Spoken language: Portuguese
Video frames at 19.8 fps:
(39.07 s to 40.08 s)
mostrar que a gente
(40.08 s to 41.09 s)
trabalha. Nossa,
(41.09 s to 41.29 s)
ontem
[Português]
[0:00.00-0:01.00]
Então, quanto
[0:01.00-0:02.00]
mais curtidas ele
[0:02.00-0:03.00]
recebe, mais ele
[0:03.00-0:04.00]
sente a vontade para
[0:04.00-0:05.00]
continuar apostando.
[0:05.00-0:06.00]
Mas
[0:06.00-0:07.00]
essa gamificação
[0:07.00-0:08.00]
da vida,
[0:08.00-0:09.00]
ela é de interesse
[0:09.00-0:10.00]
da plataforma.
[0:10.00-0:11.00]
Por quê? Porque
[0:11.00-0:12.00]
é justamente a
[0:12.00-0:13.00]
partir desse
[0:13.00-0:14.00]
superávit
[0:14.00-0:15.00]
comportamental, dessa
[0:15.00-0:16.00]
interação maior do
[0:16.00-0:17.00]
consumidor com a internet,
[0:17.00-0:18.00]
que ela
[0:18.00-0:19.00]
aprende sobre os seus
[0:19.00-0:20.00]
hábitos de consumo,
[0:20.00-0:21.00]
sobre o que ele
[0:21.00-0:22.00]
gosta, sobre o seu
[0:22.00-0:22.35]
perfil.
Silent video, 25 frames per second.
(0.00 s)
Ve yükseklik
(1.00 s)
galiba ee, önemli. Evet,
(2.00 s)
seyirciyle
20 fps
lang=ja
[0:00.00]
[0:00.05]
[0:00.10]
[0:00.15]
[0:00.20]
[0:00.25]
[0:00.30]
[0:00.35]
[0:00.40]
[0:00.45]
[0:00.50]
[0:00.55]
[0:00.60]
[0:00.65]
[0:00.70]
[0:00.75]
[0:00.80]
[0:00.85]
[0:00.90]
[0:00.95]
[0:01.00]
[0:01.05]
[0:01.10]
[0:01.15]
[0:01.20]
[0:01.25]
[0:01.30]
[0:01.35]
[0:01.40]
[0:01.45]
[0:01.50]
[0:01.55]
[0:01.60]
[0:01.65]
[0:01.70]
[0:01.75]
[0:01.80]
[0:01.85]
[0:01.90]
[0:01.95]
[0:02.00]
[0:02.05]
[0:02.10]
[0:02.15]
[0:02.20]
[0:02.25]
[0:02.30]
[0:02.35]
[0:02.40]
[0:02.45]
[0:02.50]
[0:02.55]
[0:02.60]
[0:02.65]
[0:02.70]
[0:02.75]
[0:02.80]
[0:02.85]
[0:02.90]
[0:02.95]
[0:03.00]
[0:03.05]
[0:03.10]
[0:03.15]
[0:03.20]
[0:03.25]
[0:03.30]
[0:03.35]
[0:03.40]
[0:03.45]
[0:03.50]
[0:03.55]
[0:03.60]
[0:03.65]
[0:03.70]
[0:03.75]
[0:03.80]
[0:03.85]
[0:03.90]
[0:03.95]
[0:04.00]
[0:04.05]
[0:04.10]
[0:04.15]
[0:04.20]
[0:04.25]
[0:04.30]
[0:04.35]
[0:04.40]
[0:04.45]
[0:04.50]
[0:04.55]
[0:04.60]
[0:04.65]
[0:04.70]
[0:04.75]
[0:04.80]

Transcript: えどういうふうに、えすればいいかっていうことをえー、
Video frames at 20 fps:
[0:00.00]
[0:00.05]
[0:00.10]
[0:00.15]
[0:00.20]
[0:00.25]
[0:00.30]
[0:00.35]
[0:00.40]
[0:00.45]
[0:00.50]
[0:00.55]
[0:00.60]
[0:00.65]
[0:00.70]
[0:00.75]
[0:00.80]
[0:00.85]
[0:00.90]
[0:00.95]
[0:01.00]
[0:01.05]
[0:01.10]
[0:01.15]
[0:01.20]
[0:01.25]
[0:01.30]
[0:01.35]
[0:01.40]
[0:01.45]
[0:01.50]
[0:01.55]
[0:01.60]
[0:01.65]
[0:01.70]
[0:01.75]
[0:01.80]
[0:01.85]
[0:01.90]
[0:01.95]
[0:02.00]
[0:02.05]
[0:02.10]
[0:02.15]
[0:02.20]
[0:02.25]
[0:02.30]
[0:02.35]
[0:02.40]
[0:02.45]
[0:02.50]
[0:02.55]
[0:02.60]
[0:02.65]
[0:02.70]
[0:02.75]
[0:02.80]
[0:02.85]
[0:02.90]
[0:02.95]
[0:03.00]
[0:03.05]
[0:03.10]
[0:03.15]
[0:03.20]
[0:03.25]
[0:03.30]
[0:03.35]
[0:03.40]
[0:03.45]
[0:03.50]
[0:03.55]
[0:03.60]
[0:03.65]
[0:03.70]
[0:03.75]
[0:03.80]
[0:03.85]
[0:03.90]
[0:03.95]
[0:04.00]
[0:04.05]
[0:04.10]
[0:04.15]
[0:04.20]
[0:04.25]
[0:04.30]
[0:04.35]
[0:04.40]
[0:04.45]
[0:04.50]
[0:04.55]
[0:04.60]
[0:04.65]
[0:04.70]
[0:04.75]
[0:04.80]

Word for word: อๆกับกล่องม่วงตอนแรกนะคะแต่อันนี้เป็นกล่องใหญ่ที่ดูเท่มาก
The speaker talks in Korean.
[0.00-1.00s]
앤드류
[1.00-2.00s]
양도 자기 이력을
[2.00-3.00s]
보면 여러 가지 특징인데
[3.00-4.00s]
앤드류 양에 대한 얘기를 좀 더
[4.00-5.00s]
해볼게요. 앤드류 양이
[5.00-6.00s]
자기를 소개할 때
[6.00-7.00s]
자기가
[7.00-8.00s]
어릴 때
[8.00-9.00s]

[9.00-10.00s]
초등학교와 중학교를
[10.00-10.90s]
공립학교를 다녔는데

§ Exercise
State only how many lines above contain "frames".

§ Output
3